# Pipeline ResNet-like
### В пайплайне используется контруктор ResNet подобных сетей
- ResNet сильно оверфитится на Imahenette датасете. 
- Accuracy на тренировочном и тестово

In [1]:
import torch
import torchvision
from torch import nn
import pandas as pd
import numpy as np
import time

In [2]:
# hyper params
batch_size = 64
num_epoch = 200

### Создаем DataLoader попутно предобрабатывая данные
- Загрузку датасета можно найти в VGG_like.ipynb
- Предварительный смотр данных можно найти в VGG_like.ipynb

In [3]:
from torchvision import transforms, datasets

train_transform = transforms.Compose([
        transforms.Resize((260,260)),
        transforms.RandomSizedCrop(224),
        transforms.RandomHorizontalFlip(.5),
        transforms.ToTensor(),
        transforms.Normalize(mean=[0.485, 0.456, 0.406],
                             std=[0.229, 0.224, 0.225])
    ])
test_transform = transforms.Compose([
        transforms.Resize((260,260)),
        transforms.CenterCrop(224),
        transforms.ToTensor(),
        transforms.Normalize(mean=[0.485, 0.456, 0.406],
                             std=[0.229, 0.224, 0.225])
    ])

trainset = datasets.ImageFolder(root='../imagenette/imagenette2-320/train/', transform=train_transform)
trainloader = torch.utils.data.DataLoader(trainset, batch_size=batch_size,
                                          shuffle=True)
testset = datasets.ImageFolder(root='../imagenette/imagenette2-320/val/', transform=test_transform)
testloader = torch.utils.data.DataLoader(testset, #batch_size=batch_size,
                                         shuffle=False)
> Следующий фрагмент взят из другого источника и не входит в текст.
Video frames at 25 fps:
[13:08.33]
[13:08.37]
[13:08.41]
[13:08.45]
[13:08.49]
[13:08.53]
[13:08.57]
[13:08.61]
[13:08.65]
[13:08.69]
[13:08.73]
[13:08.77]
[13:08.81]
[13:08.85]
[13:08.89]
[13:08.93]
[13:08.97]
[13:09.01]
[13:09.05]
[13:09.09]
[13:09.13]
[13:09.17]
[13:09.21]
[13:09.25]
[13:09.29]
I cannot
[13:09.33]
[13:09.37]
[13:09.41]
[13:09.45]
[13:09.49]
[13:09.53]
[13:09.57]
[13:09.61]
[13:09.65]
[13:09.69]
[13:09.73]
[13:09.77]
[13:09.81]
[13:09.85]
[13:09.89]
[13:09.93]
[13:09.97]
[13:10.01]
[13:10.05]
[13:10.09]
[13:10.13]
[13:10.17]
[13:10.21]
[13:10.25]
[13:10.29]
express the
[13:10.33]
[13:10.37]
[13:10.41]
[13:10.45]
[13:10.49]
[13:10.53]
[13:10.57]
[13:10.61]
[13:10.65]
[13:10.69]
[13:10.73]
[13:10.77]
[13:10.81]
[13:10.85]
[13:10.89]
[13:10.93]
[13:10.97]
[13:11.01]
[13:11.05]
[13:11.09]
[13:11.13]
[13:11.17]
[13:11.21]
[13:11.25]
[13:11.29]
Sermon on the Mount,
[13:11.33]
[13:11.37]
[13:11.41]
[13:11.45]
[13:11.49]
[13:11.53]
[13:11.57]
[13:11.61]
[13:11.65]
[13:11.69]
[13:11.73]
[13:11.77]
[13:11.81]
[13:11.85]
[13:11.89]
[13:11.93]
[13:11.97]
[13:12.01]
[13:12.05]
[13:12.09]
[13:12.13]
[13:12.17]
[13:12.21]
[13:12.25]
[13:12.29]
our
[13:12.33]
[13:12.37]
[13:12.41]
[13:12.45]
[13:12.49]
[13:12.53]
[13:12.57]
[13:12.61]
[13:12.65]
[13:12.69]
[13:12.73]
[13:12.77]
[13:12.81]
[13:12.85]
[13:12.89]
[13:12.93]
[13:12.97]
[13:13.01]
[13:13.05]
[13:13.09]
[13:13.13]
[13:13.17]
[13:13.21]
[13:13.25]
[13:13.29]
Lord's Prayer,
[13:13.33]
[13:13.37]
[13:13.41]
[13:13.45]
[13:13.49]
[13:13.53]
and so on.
  "please use transforms.RandomResizedCrop instead.")


## Создаем конструктор ResNet-like сетей.

### Конструктор представляет собой класс, который ожидает на вход следующие параметры:

 - layers - список с количеством стандартных блоков по слоям
 - num_classes - количество классов
 - bottleneck - определяет использование стандартных блоков или 'bottleneck' блоков 

(!) Конструктор ожидает на вход изображение с разрешением 224х224х3

Примеры стандартных сетей:
ResNet-18: 
model = ResNet_like(layers=[2,2,2,2], num_classes=10, bottleneck=False)

ResNet-36: 
model = ResNet_like(layers=[3,4,6,3], num_classes=10, bottleneck=False)

ResNet-50:
model = ResNet_like(layers=[3,4,6,3], num_classes=10, bottleneck=True)

ResNet-101:
model = ResNet_like(layers=[3,4,23,3], num_classes=10, bottleneck=True)

ResNet-152:
model = ResNet_like(layers=[3,8,36,3], num_classes=10, bottleneck=True)

Выносим в функции сверточные слои для уменьшения количества букв в коде

In [4]:
def conv1x1(in_channels, out_channels, stride=1):
    return nn.Conv2d(in_channels, out_channels, kernel_size=1, stride=stride, padding=0)
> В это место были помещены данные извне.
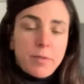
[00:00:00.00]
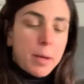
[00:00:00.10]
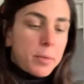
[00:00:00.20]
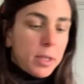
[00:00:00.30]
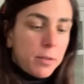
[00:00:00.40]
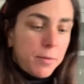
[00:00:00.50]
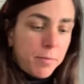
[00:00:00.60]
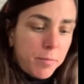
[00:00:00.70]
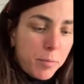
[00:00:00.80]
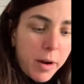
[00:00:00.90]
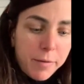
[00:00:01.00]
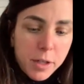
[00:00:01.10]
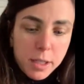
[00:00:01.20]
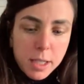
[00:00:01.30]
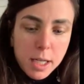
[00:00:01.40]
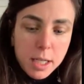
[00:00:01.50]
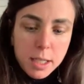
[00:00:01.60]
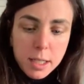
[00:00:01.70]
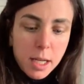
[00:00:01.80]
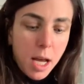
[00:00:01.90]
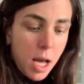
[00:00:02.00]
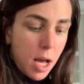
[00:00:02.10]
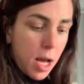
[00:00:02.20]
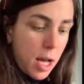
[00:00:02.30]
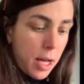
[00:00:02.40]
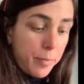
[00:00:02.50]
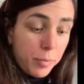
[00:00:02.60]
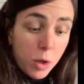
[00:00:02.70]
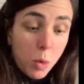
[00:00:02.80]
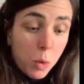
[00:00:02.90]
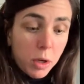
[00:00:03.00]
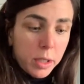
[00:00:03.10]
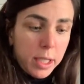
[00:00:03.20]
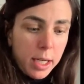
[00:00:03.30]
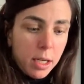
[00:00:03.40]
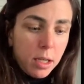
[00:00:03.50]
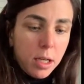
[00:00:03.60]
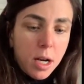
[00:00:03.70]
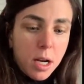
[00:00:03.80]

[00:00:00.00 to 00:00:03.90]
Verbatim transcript: family's preference is, um, works here.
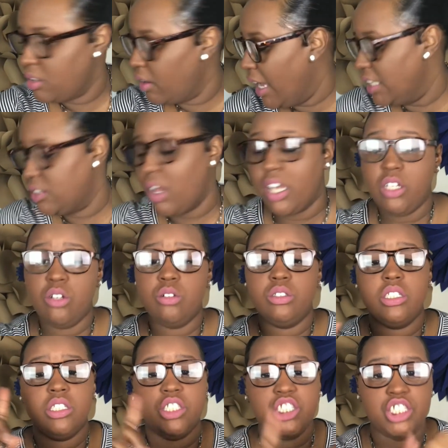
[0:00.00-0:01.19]
Okay, so I
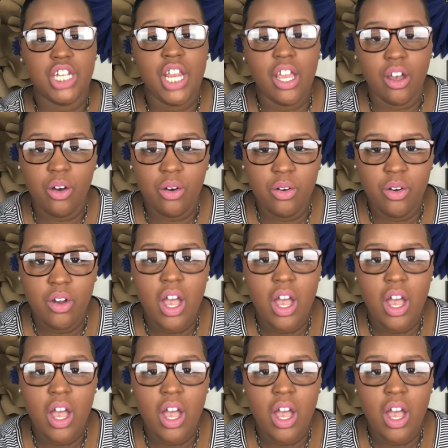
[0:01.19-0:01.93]
use gel,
def conv3x3(in_channels, out_channels, stride=1,padding=1):
    return nn.Conv2d(in_channels, out_channels, kernel_size=3, stride=stride, padding=padding)

Задаем базовые блоки через классы.
Класс NormalBlock собирает стандартный ResNet блок с skipconnection'ом
Класс BottleneckBlock собирает Bottleneck ResNet блок с skipconnection'ом

Каждый класс ожидает параметры:
 - num_layer - порядковый номер слоя, в котором будет использоваться данных блок. В стандартной ResNet архитектуре блоки используются со второго слоя.
 - downsample - определяет тип downsampling'а.
     - 0 - downsampling не используется
     - 1 - downsampling используется в блоке, где уменьшается разрешение и увеличивается кол-во каналов
     - -1 - downsampling используется в блоке, где разрешение не уменьшается, но увеличивается кол-во каналов (обычно последний слой)

In [5]:
class NormalBlock(nn.Module):
    def __init__(
        self,
        num_layer,
        downsample = 0,
        
    ):
        super(NormalBlock, self).__init__()
        self.use_downsample = downsample
        if num_layer == 2 and downsample == 1:
            self.in_channels = 16*(2**num_layer)
        elif num_layer > 2 and downsample != 0:
            self.in_channels = 16*(2**(num_layer-1))
        elif downsample == 0: 
            self.in_channels = 16*(2**num_layer)
            
        self.out_channels = 16*(2**num_layer)
        
        if downsample == 1:
            self.downsample = nn.Sequential(
                conv1x1(self.in_channels, self.out_channels, stride=2),
                nn.BatchNorm2d(self.out_channels))
            self.maxpool = nn.MaxPool2d(kernel_size=2,stride=2, padding=0)
        elif downsample == -1:
            self.downsample = conv1x1(self.in_channels, self.out_channels, stride=1)
        
        self.conv1 = conv3x3(self.in_channels, self.out_channels)
        self.in_channels = self.out_channels
        self.bn1 = nn.BatchNorm2d(self.out_channels)
        self.relu = nn.ReLU()
        self.conv2 = conv3x3(self.in_channels, self.out_channels)
        self.bn2 = nn.BatchNorm2d(self.out_channels)
        
    def forward(self, x):
        skip = x
#         print('Block input',x.shape)
        out = self.conv1(x)
        out = self.bn1(out)
        out = self.relu(out)
        out = self.conv2(out)
        out = self.bn2(out)
#         print('Block before skip',out.shape)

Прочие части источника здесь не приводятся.